BEGIN Data for this task

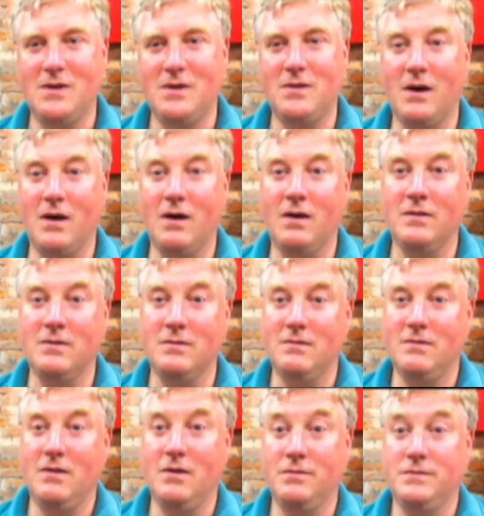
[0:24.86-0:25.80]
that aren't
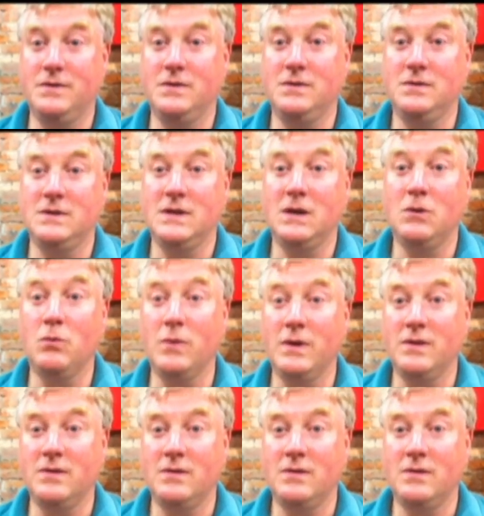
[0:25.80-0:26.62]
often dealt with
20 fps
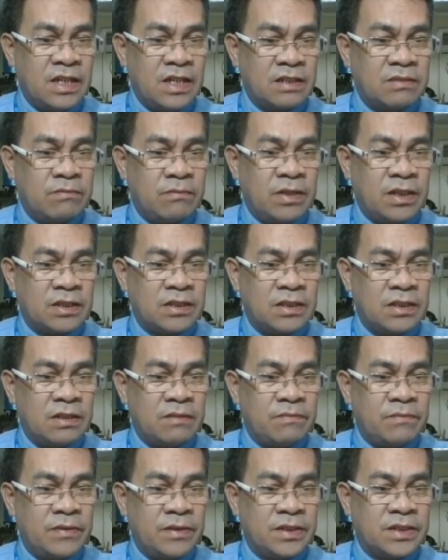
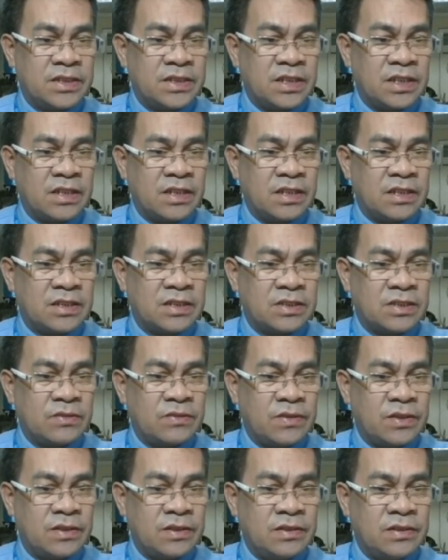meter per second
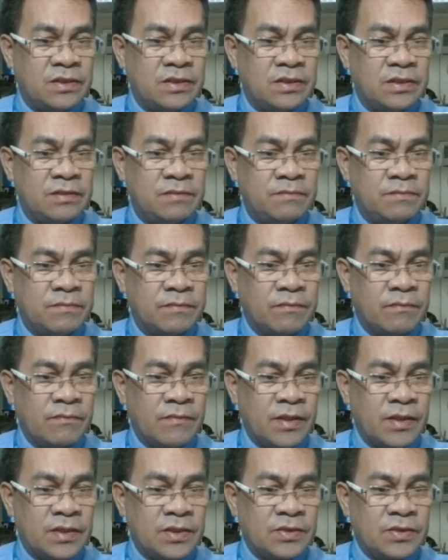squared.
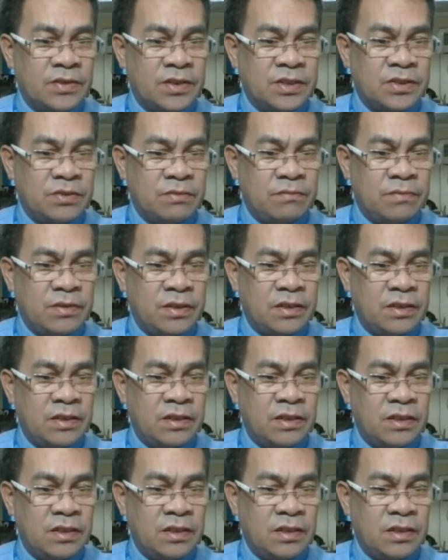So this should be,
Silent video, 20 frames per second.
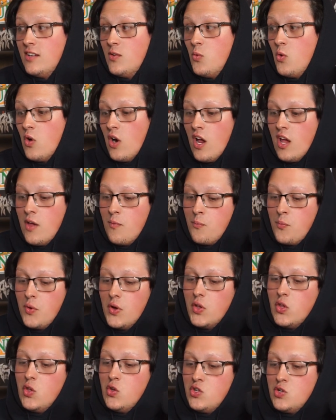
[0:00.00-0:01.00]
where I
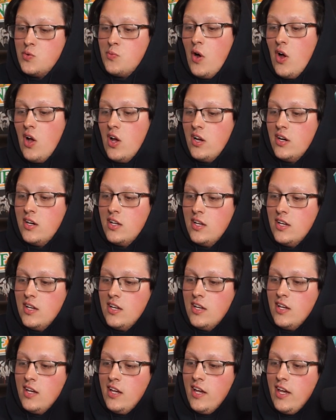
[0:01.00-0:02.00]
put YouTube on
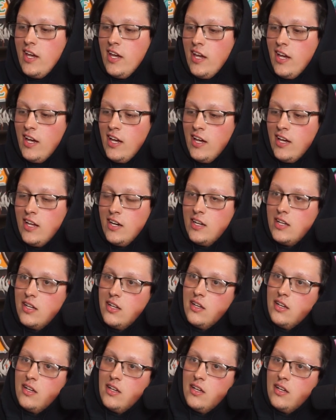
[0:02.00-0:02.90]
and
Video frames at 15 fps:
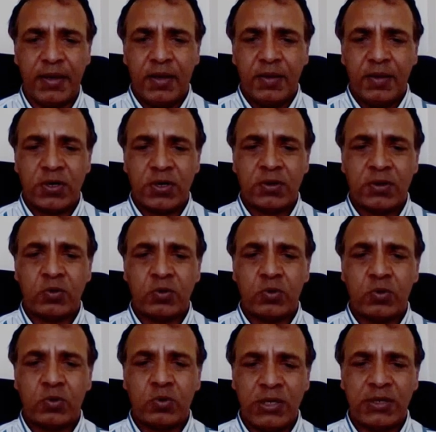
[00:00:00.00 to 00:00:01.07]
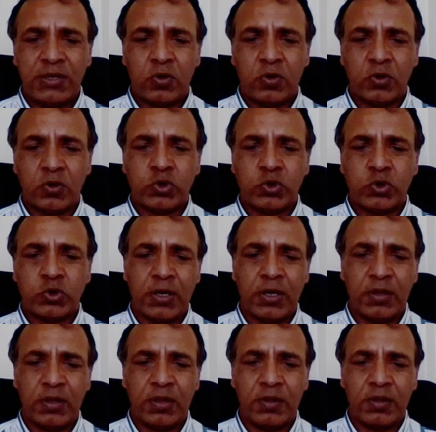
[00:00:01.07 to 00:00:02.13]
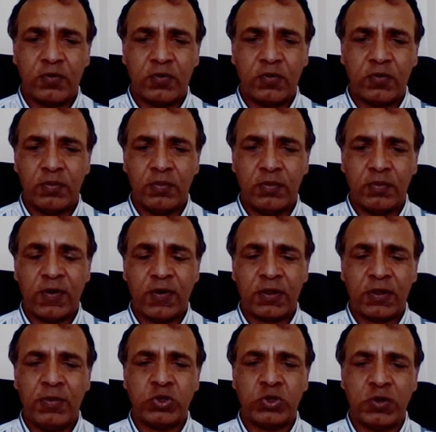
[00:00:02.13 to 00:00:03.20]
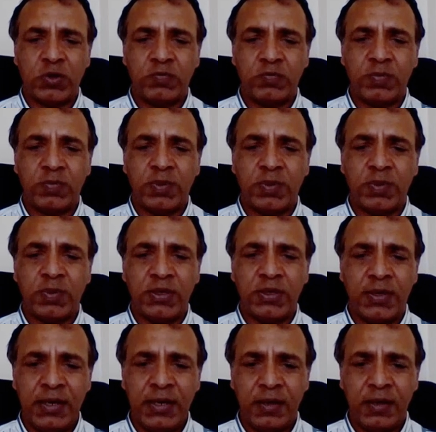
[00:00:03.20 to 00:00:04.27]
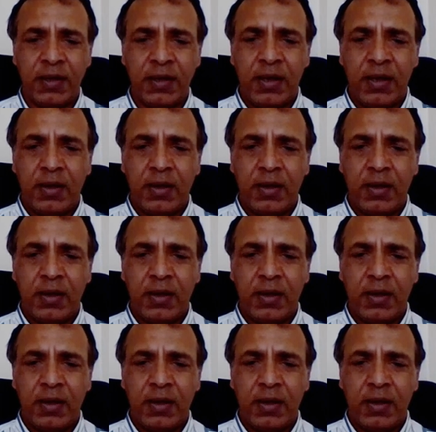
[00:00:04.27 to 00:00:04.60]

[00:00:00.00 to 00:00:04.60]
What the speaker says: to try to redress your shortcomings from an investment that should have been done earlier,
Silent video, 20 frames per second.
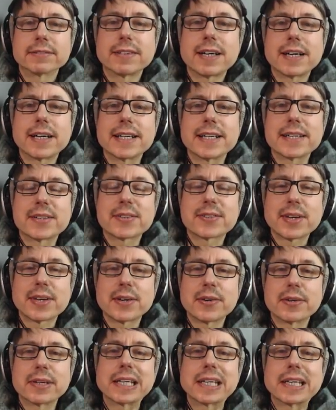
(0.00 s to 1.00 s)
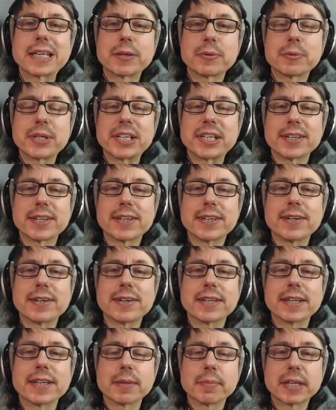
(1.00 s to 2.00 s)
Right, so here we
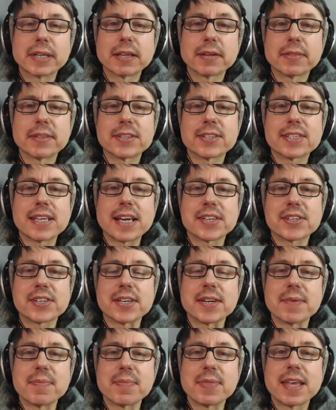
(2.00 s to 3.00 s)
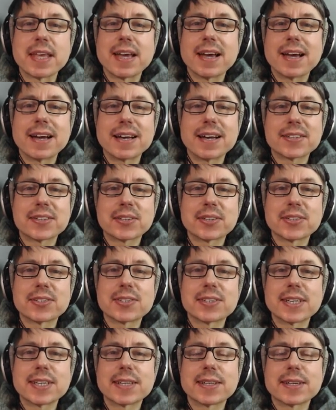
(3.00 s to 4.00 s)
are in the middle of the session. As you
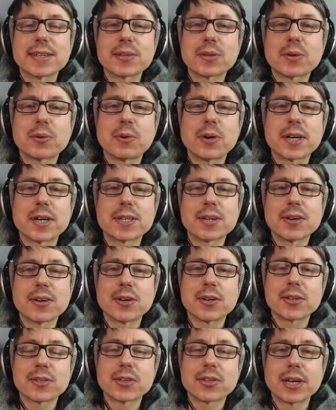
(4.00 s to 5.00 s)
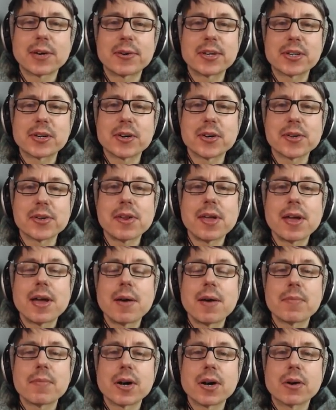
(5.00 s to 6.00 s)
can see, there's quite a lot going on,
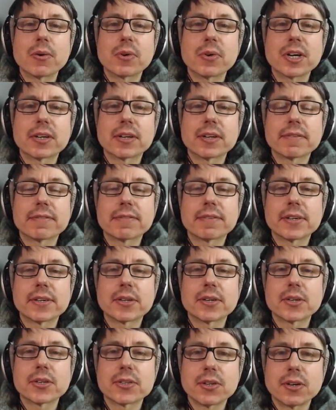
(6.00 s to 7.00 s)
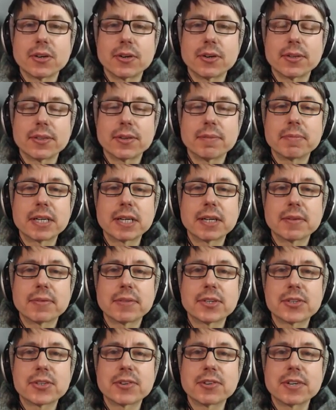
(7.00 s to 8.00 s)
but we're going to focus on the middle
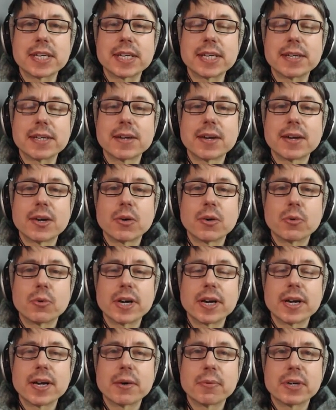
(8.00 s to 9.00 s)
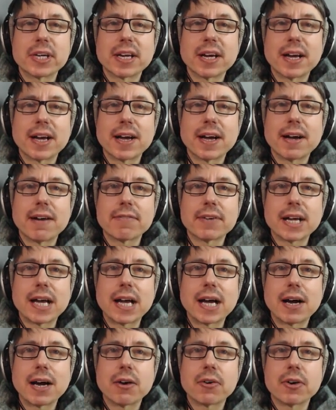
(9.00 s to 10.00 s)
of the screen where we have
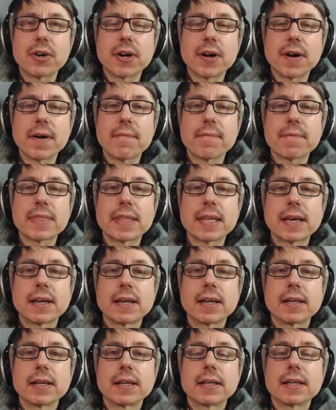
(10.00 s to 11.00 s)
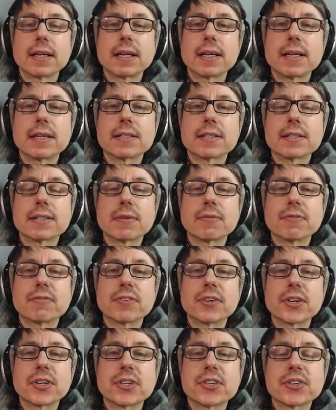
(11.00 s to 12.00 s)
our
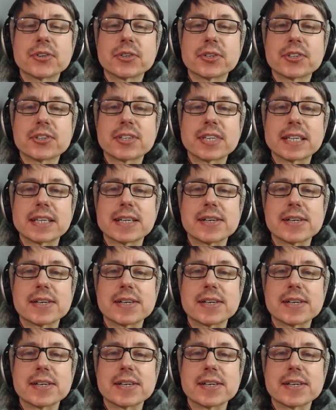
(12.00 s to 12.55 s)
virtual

END Data for this task

→ Task goal: Transcribe the records above exactly and drop every picture.

→ Exercise answer:
[0:24.86-0:25.80]
that aren't
[0:25.80-0:26.62]
often dealt with
20 fps
meter per second
squared.
So this should be,
Silent video, 20 frames per second.
[0:00.00-0:01.00]
where I
[0:01.00-0:02.00]
put YouTube on
[0:02.00-0:02.90]
and
Video frames at 15 fps:
[00:00:00.00 to 00:00:01.07]
[00:00:01.07 to 00:00:02.13]
[00:00:02.13 to 00:00:03.20]
[00:00:03.20 to 00:00:04.27]
[00:00:04.27 to 00:00:04.60]

[00:00:00.00 to 00:00:04.60]
What the speaker says: to try to redress your shortcomings from an investment that should have been done earlier,
Silent video, 20 frames per second.
(0.00 s to 1.00 s)
(1.00 s to 2.00 s)
Right, so here we
(2.00 s to 3.00 s)
(3.00 s to 4.00 s)
are in the middle of the session. As you
(4.00 s to 5.00 s)
(5.00 s to 6.00 s)
can see, there's quite a lot going on,
(6.00 s to 7.00 s)
(7.00 s to 8.00 s)
but we're going to focus on the middle
(8.00 s to 9.00 s)
(9.00 s to 10.00 s)
of the screen where we have
(10.00 s to 11.00 s)
(11.00 s to 12.00 s)
our
(12.00 s to 12.55 s)
virtual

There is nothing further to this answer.